◆ **To do**
Write out the entries exactly, leaving out every picture.

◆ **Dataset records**
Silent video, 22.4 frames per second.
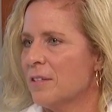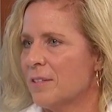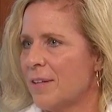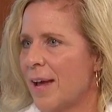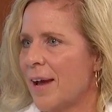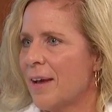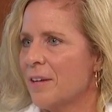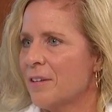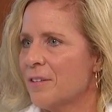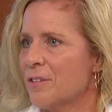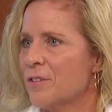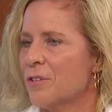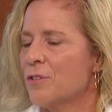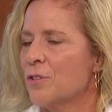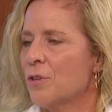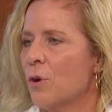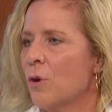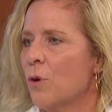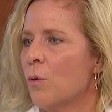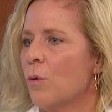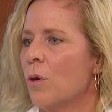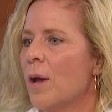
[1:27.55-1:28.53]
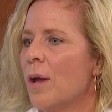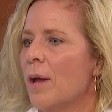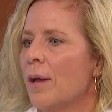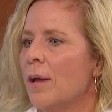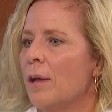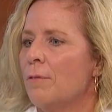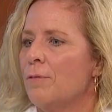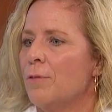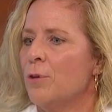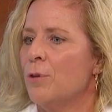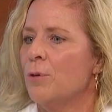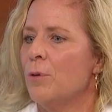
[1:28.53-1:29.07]
status. So
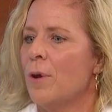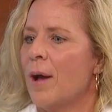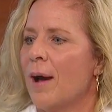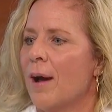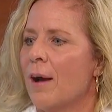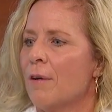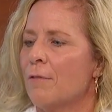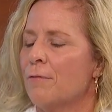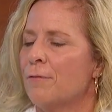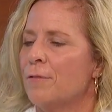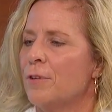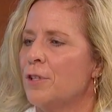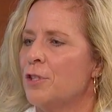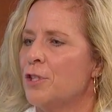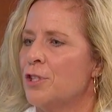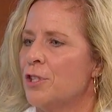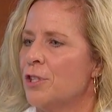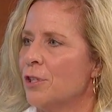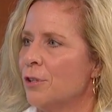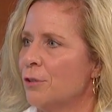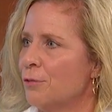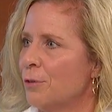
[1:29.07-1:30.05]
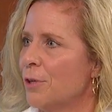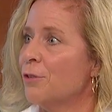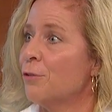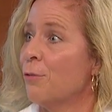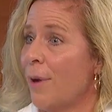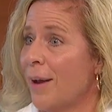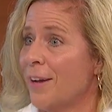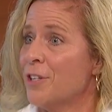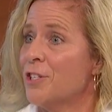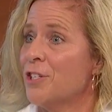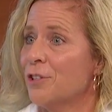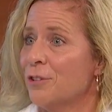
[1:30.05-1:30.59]
if you have children,
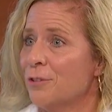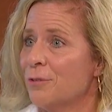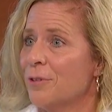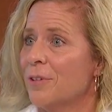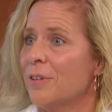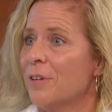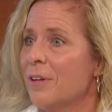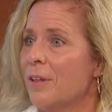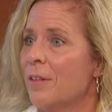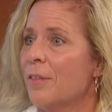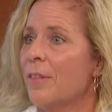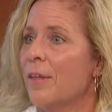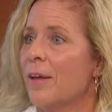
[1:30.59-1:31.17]
grandchildren,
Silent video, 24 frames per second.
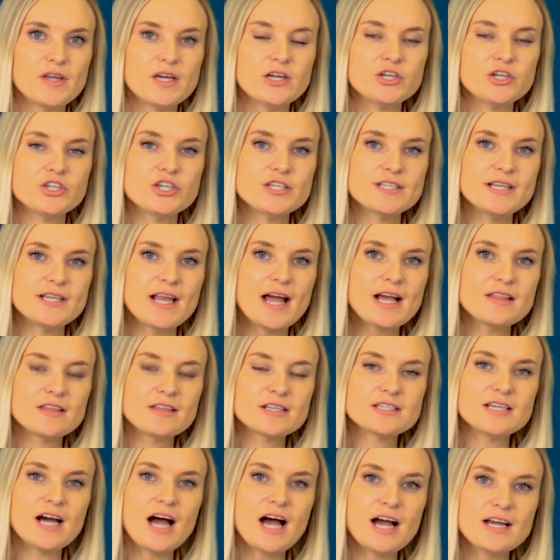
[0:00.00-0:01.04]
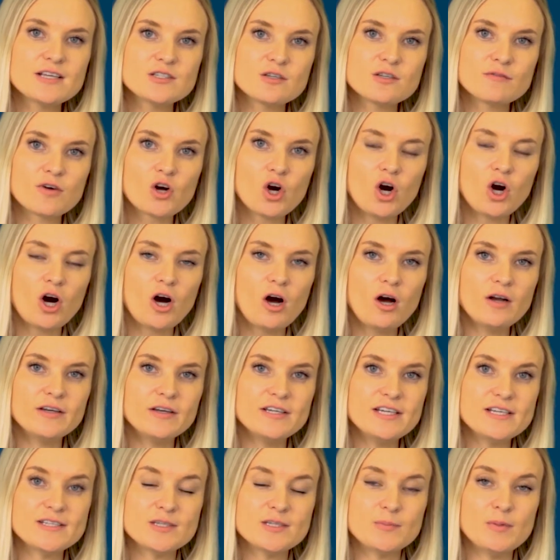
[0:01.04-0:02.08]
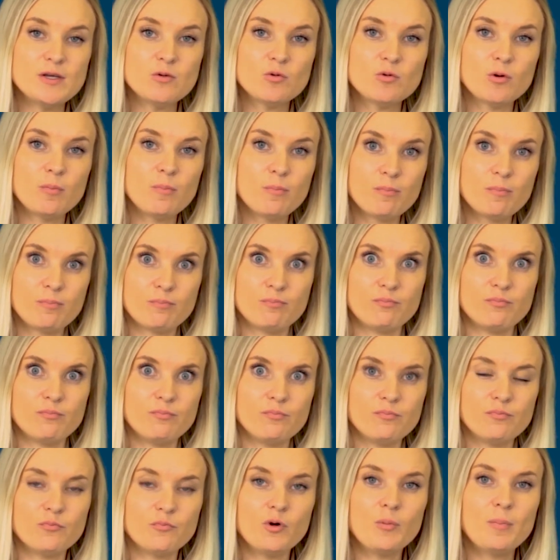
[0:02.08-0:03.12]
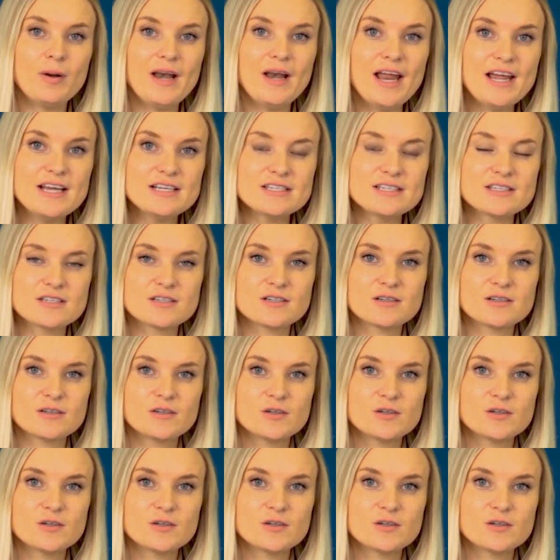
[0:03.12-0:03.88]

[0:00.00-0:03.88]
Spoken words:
Just like the tires of a car need to be replaced,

◆ **Result of this exercise**
Silent video, 22.4 frames per second.
[1:27.55-1:28.53]
[1:28.53-1:29.07]
status. So
[1:29.07-1:30.05]
[1:30.05-1:30.59]
if you have children,
[1:30.59-1:31.17]
grandchildren,
Silent video, 24 frames per second.
[0:00.00-0:01.04]
[0:01.04-0:02.08]
[0:02.08-0:03.12]
[0:03.12-0:03.88]

[0:00.00-0:03.88]
Spoken words:
Just like the tires of a car need to be replaced,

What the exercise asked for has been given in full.